Obsidian, a shiny igneous rock, is considered “volcanic glass” and is often found in archaeological environments. For more information on obsidian, see Type of stones.

Archaeological metals

Metals that have been buried will be corroded with either thick layers that form a crust on the surface of the metal, or thinner more regular layers of corrosion. Typical archaeological metals include iron (wrought and cast), copper and copper alloys (brass and bronze), zinc, lead, and tin. The type and color of corrosion may give clues as to the type of metal beneath (e,g., copper corrosion is typically blue/green, while iron corrosion is usually yellow/brown/orange in color). Read more about types of meta Metal of the Object Materials page in the Collection ID Guide.

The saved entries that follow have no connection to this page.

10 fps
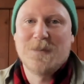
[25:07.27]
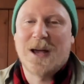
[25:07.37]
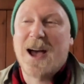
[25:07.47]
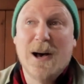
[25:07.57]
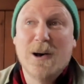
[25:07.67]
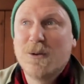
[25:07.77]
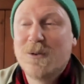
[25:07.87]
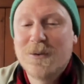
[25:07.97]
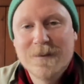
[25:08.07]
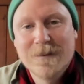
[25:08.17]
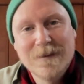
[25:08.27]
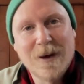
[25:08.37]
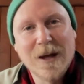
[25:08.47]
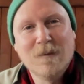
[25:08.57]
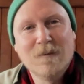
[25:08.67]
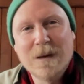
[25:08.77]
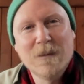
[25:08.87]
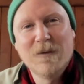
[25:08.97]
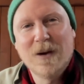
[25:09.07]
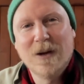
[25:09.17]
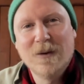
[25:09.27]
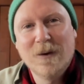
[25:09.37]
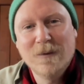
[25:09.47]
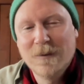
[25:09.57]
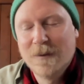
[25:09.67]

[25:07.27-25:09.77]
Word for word: a house that I can rip the front off.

Storing Archaeological Materials

It is best to house archaeological stone objects in separate containers, preferably acid-free small boxes with padding if necessary. Small, 2 mil or 4 mil polyethylene reclosable bags may also be used. If it is necessary to house collections of stone objects, such as archaeological arrowheads in the same box, be sure to place chipped stone and groundstone objects into different containers. The denser, heavier and larger groundstone objects may damage the chipped stone objects, especially if you are using bags and they are touching each other. Chipped stone objects are prone to chipping (which is why they were chosen for artifact manufacture), and will likely chip and/or break if stored loose in a box with other objects. As with other objects, constant RH and temperature is important for archaeological materials, which are more sensitive to environmental changes.

Many regional museums receive donations of archaeological artifacts from private local collectors. These collections are often housed inappropriately: archaeological objects are stored loosely in a single box or housed in portable “exhibit boxes.” Such cases are often made of wood and glass, and/or lined with foam that is not “archival” (and may off-gas). If archaeological collections are received in these types of improper housings, at the very least the artifacts should be removed from the detrimental environments and individually stored inside archival quality boxes or containers. The glue used to affix items inside “exhibit boxes” is sometimes hard to remove, and some bits of backing can adhere to objects. Consult an expert or conservator regarding glue removal in order to prevent any further damage to archaeological objects.

As with all other objects, do not discard any old labeling, even if you believe it to be in error. Old labels can be stored in a separate container, such as a reclosable plastic bag, if you think they are causing damage to the objects.